L'affaire du barbecue - décryptage

Dans ce que l'on peut dorénavant appeler "l'affaire du barbecue", Sandrine Rousseau a continuellement changé le sujet de ses attaques et de ses auto satisfactions sans que ses contradicteurs s'en aperçoivent. Ce billet vise à décrypter et à analyser la méthode Rousseau et sa relation avec le mouvement woke.
Sandrine Rousseau est une woke, une "éveillée". Elle appartient à une famille politique qui considère que les enjeux de pouvoir peuvent et doivent contraindre le savoir.
Il n'existe aucune réalité objective pour les woke, seulement des rapports de domination entre groupes humains, qu'ils se se sont fixés pour but de dénoncer. Ce fond "philosophique" est perceptible dans toutes les interventions polémiques de Sandrine Rousseau. Elle ne suit jamais un fil directeur, ne cherche jamais à raisonner, mais change continuellement de sujet pour provoquer les réactions négatives de ses adversaires politiques qui vont de la droite à la gauche progressiste héritière des lumières. C'est ce que le postmodernisme appelait le "brouillage des frontières". C'est une technique à part entière qui consiste à rester dans la provocation et dans l'attaque plutôt que dans la recherche d'un consensus et de solutions. On a très bien pu mesurer cette technique avec "l'affaire" du barbecue.

La sentence initiale de Sandrine Rousseau et ses implications

Les 25, 26 et 27 août derniers se tenait l’édition 2022 des journées des écologistes à l’université Grenoble Alpes. C'est à cette occasion que la députée a affirmé : "Il faut changer aussi de mentalité pour que manger une entrecôte cuite sur un barbecue ne soit plus un symbole de virilité". Cette première sentence est d'emblée extrêmement polémique et sujette à controverse puisqu'elle présente la virilité comme un fait culturel dont le barbecue est un élément constitutif et que l'on pourrait changer. Nous sommes ici sur le terrain de prédilection des woke qui considèrent que tous les faits de société résultent de constructions sociales qu'il faut dénoncer.
Malheureusement pour les wokes, dans le débat sur ce qui relève de la nature et de la culture, la science ne leur donne pas raison.
Car contrairement à la croyance woke du tout culturel dans la détermination du comportement, les généticiens ont bien mis en évidence des disparités de comportement et de cognition entre les genres. D'une manière plus générale, la génétique du comportement, la sociobiologie, la biologie et la psychologie évolutionniste ainsi que les neurosciences cognitives contredisent totalement la théorie de l'ardoise vide (ou table rase) défendue par les woke.
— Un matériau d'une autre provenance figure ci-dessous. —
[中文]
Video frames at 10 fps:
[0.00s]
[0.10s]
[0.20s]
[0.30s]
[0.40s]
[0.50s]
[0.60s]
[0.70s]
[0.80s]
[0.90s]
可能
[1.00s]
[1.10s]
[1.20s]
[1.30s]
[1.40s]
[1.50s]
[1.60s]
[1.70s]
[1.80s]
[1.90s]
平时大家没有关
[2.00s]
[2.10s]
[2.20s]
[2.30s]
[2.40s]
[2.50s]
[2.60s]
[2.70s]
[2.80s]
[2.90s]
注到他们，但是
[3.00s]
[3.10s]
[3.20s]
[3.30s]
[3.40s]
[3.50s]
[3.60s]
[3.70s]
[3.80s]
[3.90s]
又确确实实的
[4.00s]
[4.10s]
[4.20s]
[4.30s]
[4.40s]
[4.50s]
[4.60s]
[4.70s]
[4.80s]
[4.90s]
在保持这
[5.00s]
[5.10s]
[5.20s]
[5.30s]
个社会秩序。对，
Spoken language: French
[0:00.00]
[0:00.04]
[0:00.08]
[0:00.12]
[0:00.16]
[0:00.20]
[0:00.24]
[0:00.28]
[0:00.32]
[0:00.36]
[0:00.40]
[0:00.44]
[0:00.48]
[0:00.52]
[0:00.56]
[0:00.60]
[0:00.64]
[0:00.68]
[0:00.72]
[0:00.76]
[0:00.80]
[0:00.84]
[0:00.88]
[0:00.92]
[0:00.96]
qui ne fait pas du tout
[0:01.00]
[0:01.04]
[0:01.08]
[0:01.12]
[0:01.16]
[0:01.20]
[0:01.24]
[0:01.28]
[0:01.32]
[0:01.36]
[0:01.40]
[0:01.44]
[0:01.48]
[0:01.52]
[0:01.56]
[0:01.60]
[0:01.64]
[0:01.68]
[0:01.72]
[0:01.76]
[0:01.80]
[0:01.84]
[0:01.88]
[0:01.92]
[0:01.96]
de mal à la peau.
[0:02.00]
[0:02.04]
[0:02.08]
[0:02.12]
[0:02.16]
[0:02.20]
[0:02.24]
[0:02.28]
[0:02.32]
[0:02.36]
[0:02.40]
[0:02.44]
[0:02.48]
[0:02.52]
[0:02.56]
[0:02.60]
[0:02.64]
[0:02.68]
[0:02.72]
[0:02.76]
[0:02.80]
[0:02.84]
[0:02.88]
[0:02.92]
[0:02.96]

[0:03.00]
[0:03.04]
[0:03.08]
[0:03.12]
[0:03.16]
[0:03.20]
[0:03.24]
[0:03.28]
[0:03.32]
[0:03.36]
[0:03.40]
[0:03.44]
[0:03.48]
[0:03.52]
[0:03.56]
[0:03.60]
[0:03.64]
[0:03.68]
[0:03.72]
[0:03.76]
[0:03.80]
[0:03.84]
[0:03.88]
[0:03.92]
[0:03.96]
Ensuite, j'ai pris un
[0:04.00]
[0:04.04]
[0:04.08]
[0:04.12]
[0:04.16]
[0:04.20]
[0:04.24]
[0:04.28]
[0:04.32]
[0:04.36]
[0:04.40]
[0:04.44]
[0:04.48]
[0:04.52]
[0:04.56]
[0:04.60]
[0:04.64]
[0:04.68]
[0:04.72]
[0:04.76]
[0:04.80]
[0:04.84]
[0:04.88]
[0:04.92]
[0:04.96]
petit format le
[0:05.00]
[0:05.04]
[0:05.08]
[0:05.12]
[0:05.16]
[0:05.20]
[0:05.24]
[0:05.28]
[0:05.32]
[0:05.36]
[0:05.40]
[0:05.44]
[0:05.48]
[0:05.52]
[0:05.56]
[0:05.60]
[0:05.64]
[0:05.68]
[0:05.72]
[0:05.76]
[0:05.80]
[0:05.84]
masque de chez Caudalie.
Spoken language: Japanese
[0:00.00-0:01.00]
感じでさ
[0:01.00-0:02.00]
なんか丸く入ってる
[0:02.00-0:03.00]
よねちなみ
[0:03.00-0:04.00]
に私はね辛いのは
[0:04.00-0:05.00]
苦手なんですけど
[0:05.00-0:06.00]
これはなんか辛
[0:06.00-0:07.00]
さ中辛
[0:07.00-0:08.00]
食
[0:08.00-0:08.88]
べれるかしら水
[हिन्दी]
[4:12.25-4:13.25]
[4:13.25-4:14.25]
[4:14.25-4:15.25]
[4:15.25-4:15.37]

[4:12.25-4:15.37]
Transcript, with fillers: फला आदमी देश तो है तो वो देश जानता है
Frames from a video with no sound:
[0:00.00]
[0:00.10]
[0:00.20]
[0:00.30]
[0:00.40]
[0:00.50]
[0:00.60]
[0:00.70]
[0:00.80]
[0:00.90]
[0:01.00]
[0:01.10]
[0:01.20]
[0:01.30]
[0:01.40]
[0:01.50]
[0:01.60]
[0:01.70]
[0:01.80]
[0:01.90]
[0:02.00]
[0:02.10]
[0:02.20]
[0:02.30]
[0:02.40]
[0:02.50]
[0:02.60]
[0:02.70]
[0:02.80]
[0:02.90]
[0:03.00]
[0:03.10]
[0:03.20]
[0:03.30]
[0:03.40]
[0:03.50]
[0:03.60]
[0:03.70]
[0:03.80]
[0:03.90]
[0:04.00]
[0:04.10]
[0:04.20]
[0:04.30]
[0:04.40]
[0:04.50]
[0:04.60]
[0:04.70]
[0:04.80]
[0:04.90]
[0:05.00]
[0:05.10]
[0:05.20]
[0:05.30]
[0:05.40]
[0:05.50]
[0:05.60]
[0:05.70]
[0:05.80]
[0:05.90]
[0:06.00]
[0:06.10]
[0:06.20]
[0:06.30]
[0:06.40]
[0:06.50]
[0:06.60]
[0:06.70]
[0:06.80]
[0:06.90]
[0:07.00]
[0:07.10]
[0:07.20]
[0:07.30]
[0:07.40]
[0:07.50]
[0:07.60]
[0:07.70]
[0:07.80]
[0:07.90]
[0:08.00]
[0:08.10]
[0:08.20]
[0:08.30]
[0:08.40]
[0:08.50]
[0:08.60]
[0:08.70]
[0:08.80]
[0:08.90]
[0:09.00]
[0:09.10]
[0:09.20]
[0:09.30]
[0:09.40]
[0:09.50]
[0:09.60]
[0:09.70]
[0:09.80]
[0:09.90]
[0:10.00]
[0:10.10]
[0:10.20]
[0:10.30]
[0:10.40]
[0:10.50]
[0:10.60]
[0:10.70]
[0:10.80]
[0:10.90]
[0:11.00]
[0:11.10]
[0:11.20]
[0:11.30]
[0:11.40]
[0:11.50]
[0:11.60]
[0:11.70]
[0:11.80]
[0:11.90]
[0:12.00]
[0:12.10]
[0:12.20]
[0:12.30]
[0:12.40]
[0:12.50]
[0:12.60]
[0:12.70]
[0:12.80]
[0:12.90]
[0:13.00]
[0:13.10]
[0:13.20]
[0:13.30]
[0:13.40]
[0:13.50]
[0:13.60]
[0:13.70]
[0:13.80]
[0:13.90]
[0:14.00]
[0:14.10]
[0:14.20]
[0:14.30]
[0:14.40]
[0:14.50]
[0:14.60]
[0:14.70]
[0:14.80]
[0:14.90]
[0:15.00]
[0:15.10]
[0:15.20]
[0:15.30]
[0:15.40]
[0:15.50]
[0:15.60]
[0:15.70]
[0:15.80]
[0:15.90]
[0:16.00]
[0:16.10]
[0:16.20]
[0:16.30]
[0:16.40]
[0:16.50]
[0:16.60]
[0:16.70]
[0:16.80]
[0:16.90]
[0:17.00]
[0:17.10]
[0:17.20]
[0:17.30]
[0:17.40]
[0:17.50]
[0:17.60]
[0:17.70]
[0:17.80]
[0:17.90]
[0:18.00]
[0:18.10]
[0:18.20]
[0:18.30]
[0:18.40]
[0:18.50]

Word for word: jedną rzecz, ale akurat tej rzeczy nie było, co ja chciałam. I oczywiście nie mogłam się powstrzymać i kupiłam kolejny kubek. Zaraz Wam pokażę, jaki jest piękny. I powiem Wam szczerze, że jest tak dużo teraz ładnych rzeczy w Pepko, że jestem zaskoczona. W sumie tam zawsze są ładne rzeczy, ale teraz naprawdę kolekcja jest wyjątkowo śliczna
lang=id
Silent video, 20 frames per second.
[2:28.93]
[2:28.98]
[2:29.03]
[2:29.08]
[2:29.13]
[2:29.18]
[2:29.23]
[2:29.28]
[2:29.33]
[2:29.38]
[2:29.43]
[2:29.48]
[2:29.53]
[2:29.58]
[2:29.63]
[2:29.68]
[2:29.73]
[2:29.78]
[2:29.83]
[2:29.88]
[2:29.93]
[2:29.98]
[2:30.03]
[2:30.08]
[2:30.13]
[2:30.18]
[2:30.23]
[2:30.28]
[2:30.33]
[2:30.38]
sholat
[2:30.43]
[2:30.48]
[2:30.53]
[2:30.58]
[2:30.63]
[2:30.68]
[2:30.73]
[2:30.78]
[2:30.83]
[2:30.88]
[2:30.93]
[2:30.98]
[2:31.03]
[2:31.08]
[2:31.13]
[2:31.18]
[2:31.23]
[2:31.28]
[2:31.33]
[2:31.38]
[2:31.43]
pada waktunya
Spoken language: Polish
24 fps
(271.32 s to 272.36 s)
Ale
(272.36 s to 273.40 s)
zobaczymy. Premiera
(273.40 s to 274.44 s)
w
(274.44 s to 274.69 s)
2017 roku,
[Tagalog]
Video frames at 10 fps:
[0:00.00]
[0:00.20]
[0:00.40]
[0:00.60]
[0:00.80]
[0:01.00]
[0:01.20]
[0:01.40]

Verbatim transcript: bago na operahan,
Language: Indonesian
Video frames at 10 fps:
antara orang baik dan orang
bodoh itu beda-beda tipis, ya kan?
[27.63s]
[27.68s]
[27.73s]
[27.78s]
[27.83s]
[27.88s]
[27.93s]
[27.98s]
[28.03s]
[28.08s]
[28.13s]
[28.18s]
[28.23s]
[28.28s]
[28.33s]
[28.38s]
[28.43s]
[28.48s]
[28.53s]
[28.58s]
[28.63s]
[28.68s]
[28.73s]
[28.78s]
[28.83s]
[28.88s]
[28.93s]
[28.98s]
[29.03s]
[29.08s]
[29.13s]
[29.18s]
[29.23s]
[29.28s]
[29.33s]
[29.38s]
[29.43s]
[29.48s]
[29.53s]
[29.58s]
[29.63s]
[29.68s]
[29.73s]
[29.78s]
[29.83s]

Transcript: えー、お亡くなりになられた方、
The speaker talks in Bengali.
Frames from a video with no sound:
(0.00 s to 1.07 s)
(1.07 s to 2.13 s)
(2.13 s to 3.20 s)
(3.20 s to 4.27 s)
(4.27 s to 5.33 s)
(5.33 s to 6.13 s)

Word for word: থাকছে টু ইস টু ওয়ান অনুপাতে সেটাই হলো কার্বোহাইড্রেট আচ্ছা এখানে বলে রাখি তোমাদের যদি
Les preuves expérimentales de l'existence d'une Nature Humaine et du fait que de nombreux caractères psychologiques et comportementaux, dont l'intelligence et la sociabilité, se transmettent de manière héréditaire et indépendamment de la culture, sont aujourd'hui écrasantes.
Cf "The blank slate", de Steven Pinker (Comprendre la nature humaine, Odile Jacob 2005) qui expose les résultats de travaux scientifiques, dans les neurosciences, l’anthropologie, le cognitivisme, la sociobiologie, la génétique du comportement et la biologie évolutionniste.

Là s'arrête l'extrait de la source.